Tutto ciò rende l’attuale città della comunicazione, di cui la città dei media e dell’immagine fanno parte ma non solo, enigmatica, indicibile e non decodificabile, a tal punto da apparire essa stessa un immenso nonluogo sprofondato nel presente. Un presente in cui incroci, biforcazioni e universi paralleli pongono di fronte al “sempre possibile altrimenti” che connota ogni scelta esistenziale e processo di territorializzazione. La città come luogo effimero e in transito appare come un immenso palcoscenico in cui si giocano, assumono forma e credibilità le identità urbane; si incontrano e scontrano le diverse idee e progettualità sulla città; si fronteggiano narrazioni e vite intessute di sogni, emozioni, differenza e alterità. Nel mondo post-elettronico della globalizzazione, dove l’immaginazione è diventata un fatto quotidiano e collettivo, che muove verso espressione, autoproduzione e creatività, infatti desideri e paesaggi interiori si insinuano nella metropoli disegnando percorsi che riformulano la relazione tra sradicamento e località. Milioni di corpi di persone in movimento, per le più svariate ragioni, si affiancano allo scenario architettonico e introducono nuove qualità e dispositivi spontanei di elaborazione del senso in connessione con l’ambiente.

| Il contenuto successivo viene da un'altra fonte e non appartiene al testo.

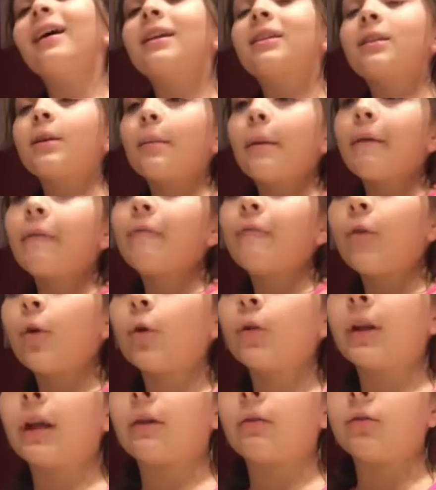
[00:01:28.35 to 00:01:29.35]
It's not my
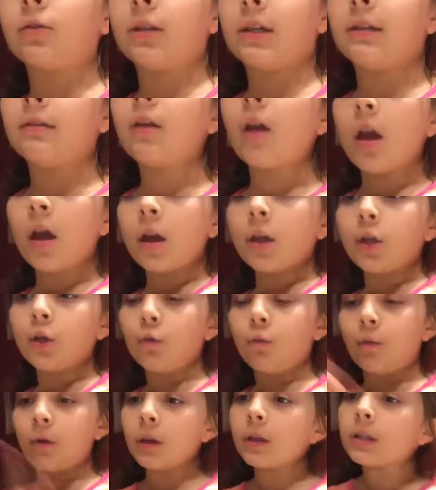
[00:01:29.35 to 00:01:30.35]
full night routine.
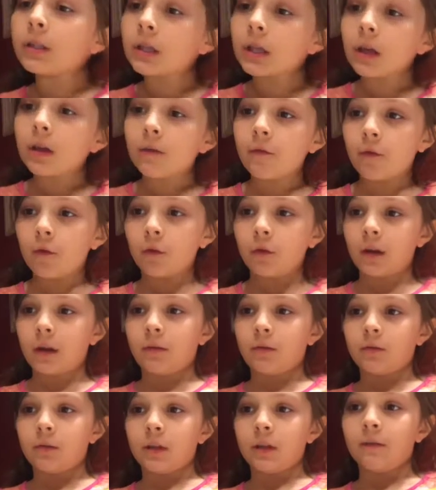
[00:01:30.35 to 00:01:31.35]
You will see a full
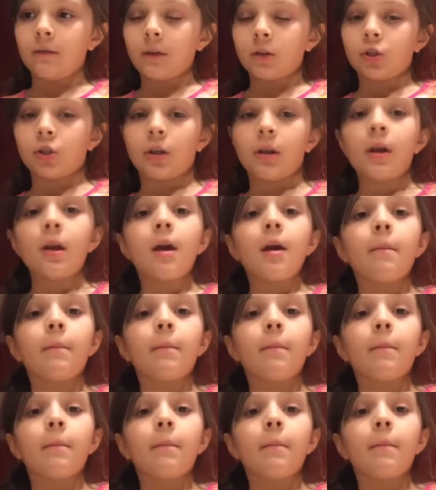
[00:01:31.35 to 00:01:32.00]
night routine eventually,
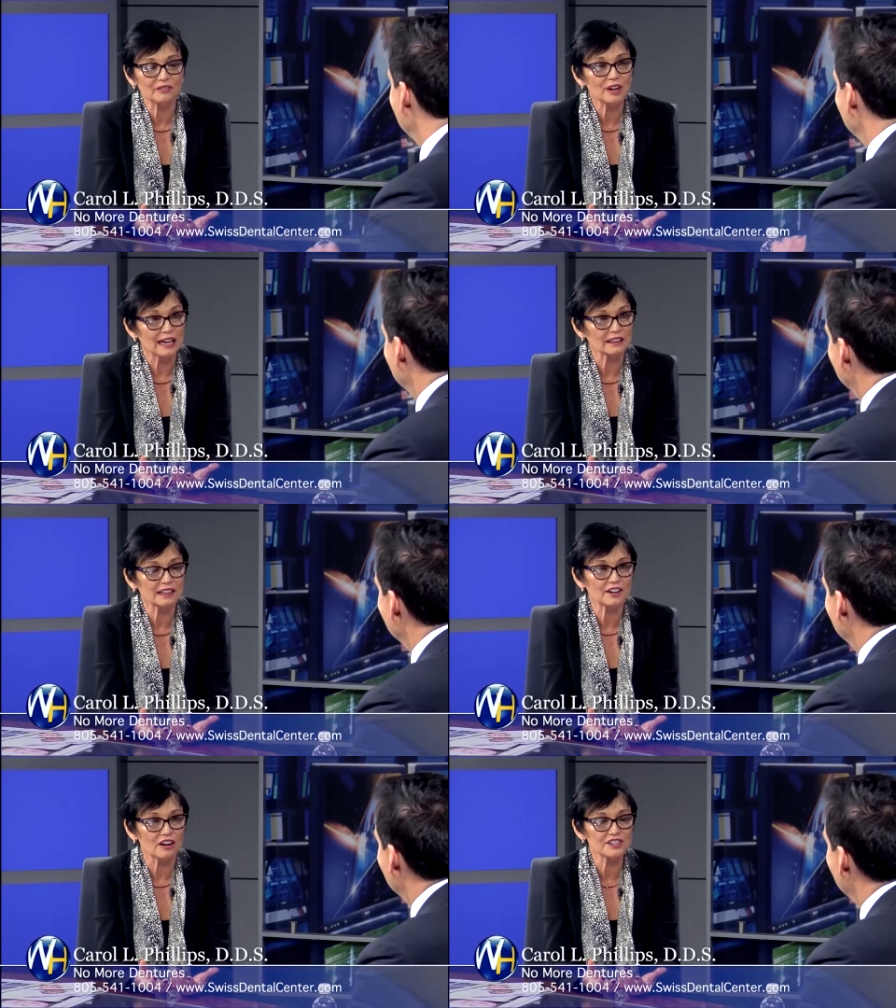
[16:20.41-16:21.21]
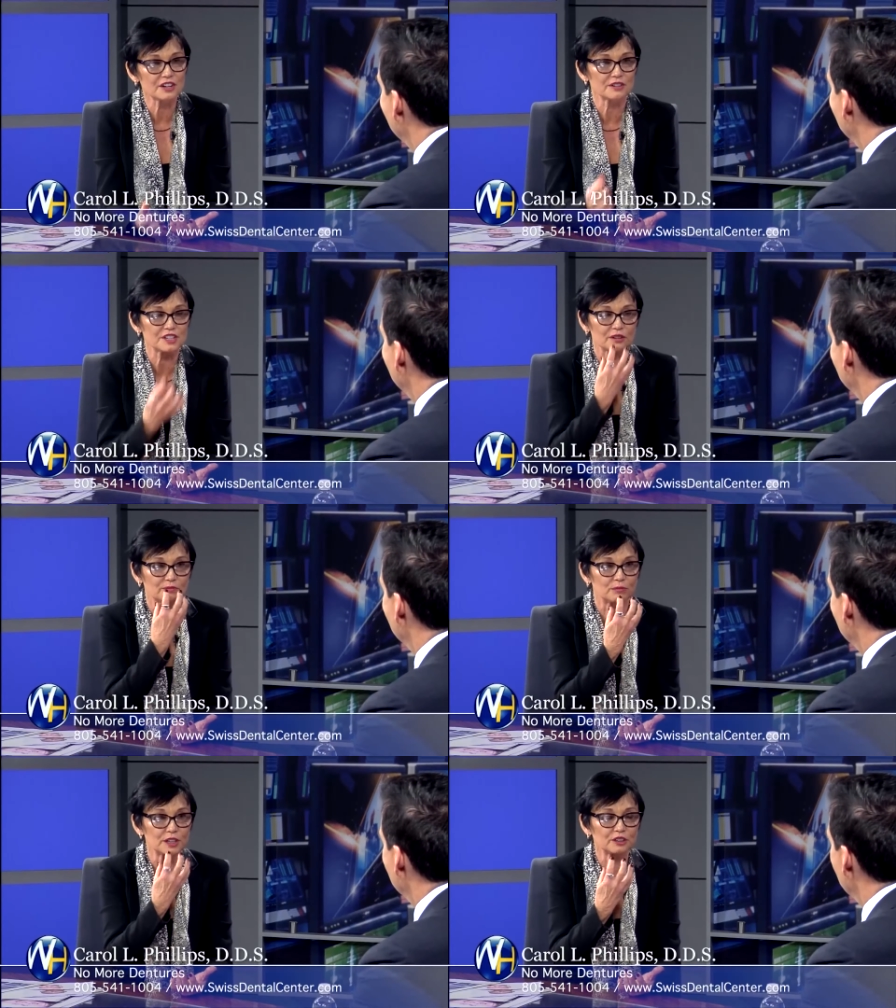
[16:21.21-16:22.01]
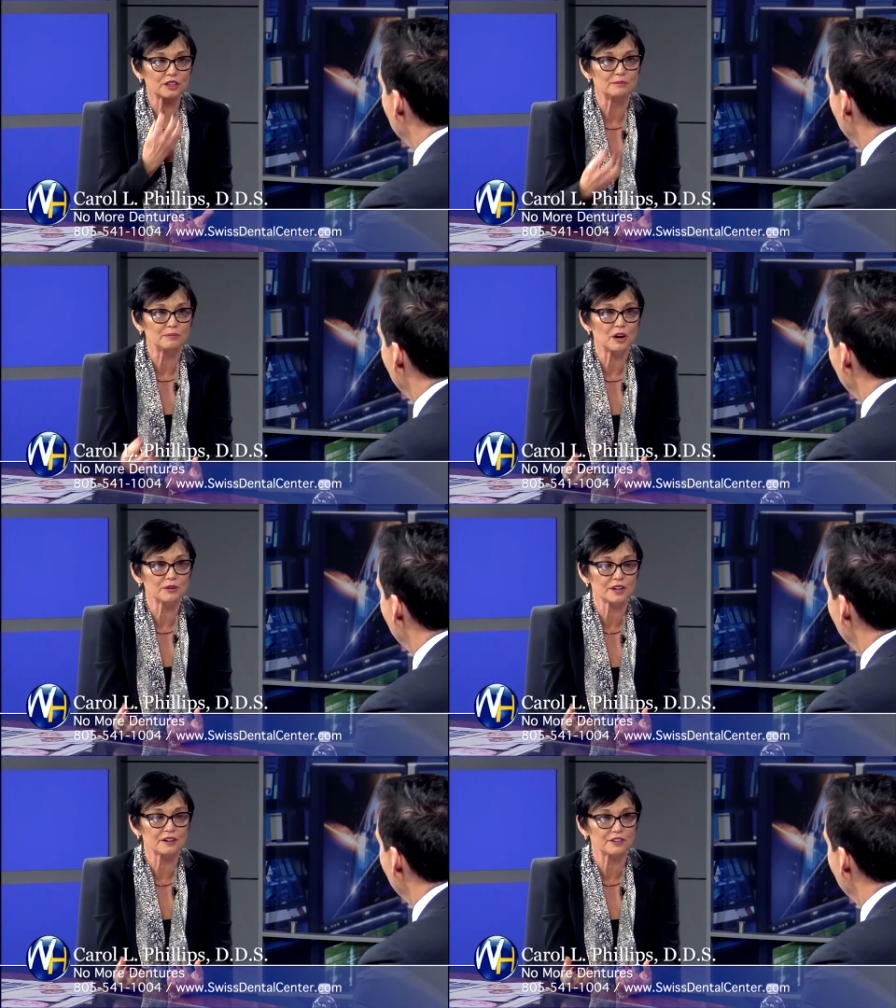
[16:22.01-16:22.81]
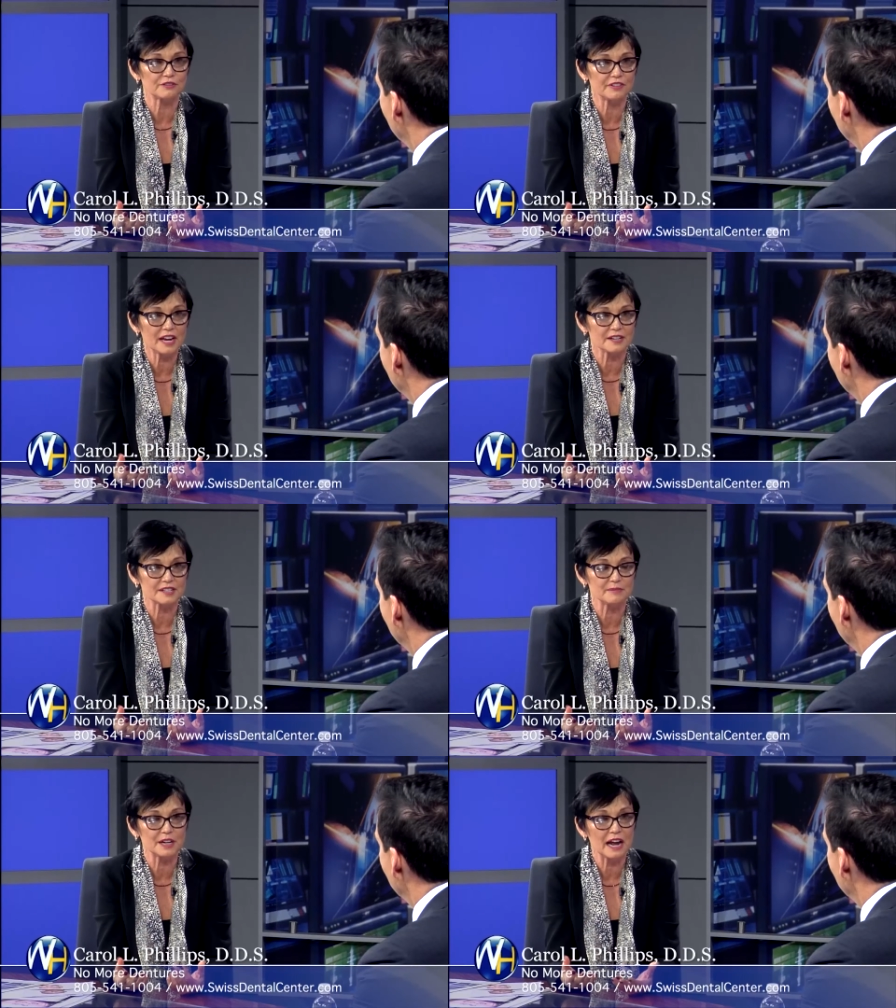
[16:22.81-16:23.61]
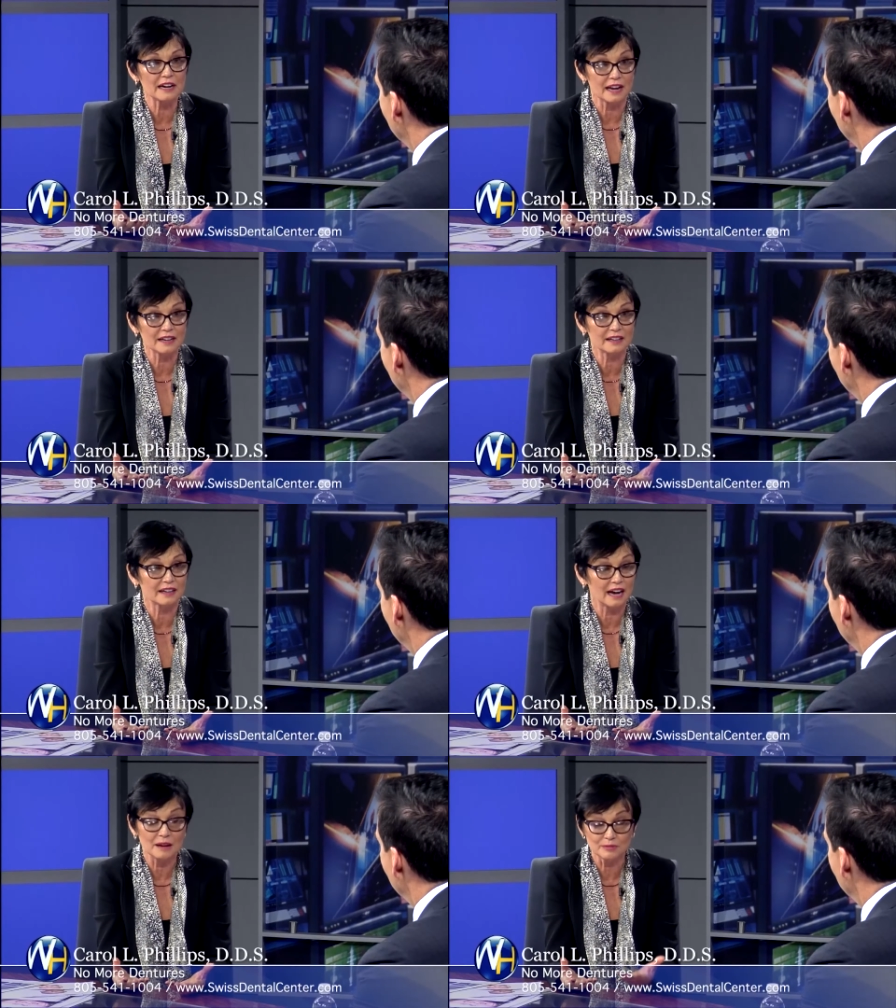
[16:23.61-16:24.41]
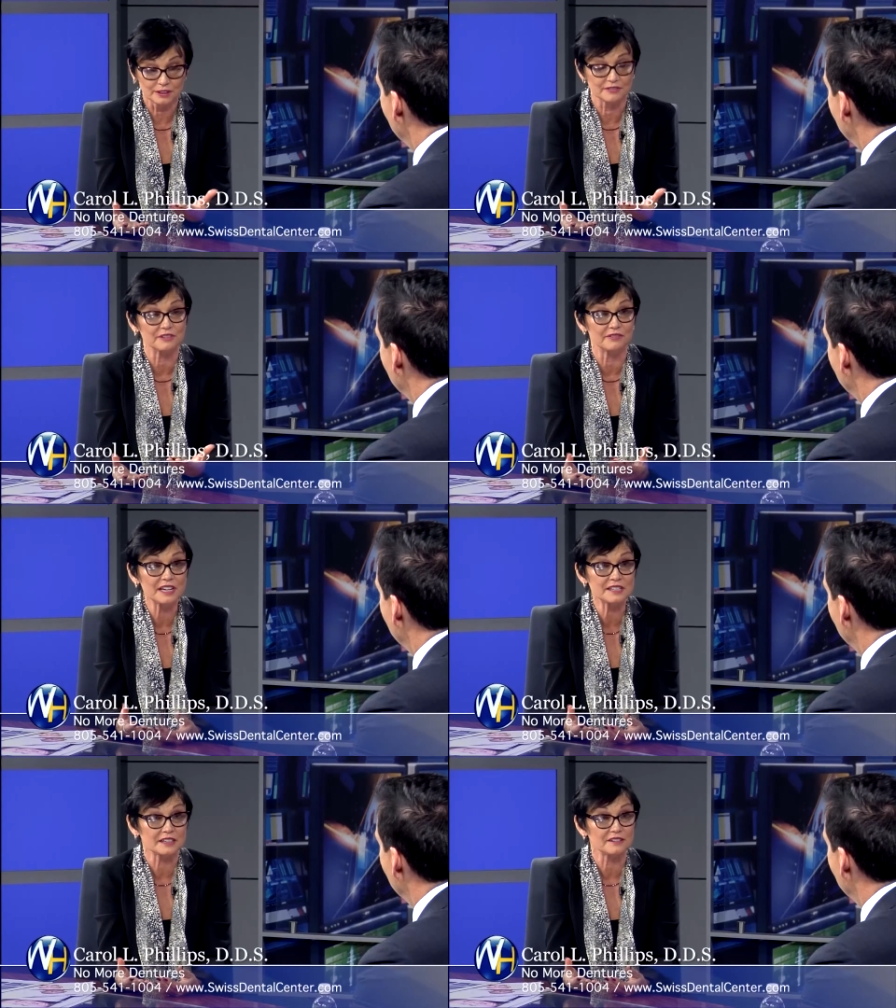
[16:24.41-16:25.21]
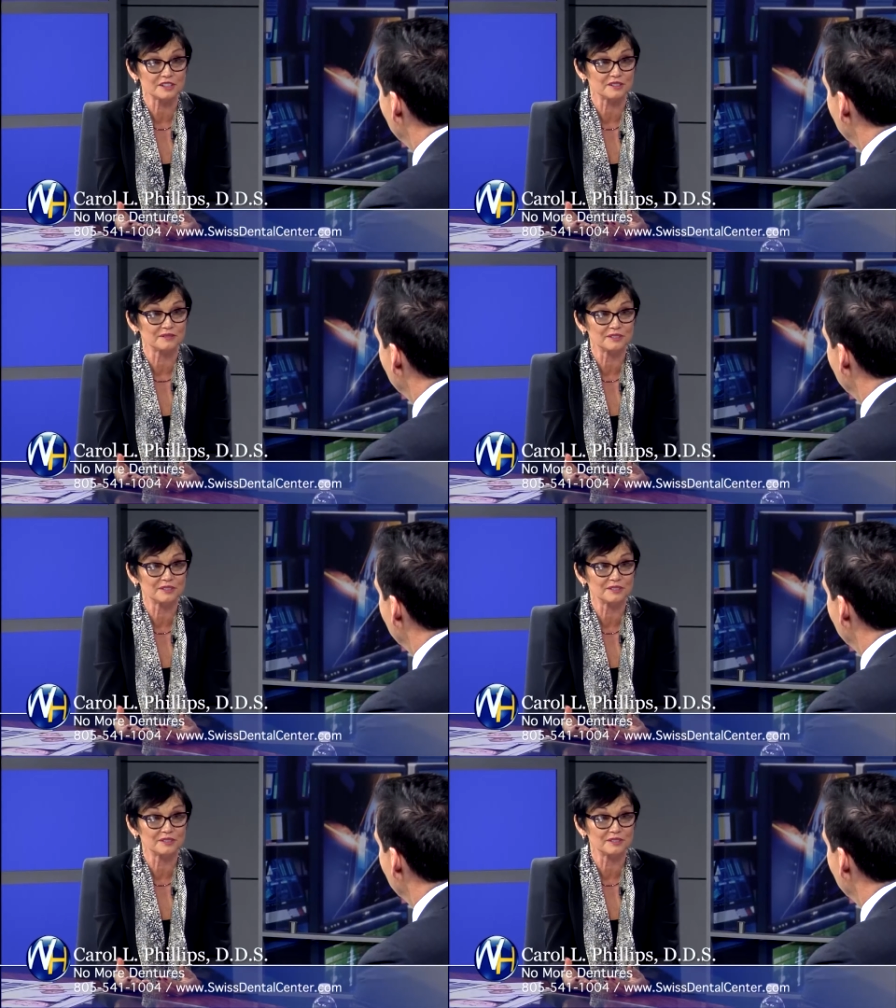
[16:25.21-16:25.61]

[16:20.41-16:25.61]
well, it also is a real component of your face. I mean, I like I believe in facelifts.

Ciò che comincia a fare la differenza tra una città e un’altra, una strada e un’altra, un territorio e un altro, non sono più solo l’architettura e i suoi simboli formali, ma le presenze umane: invadenti e varianti. Uniche cellule portatrici di vera diversità, eccezione, informazioni culturali profonde. Terminali di memorie viventi (Branzi Andrea, Interni, n.551, 2005). Gesti. Abbigliamento. Fisionomia. Che interrompono prospettive di panorami stabili e creano flussi irripetibili di scene antropologiche e semiotiche. Immettono schegge, lampi di luce e di colore, profusioni di fragranze lontane nello spazio-tempo di un istante. Lo spazio cittadino si rivela oggi come un tutto pieno fatto di oggetti, prodotti, messaggi, persone, che ci ricordano che il vero risultato della rivoluzione elettronica non è costituito solo dalle presenza delle tecnologie informatiche dentro all’ambiente, ma anche e soprattutto dalla presenza dell’umano, con la sua incontenibile anarchia formale, che impone una revisione di tutte le strategie tradizionali di organizzazione e progettazione.

 

Saggio tratto da Extended Mind. Viaggio, comunicazione, moda, città, a cura di Carlotta Petracci, anno 2006.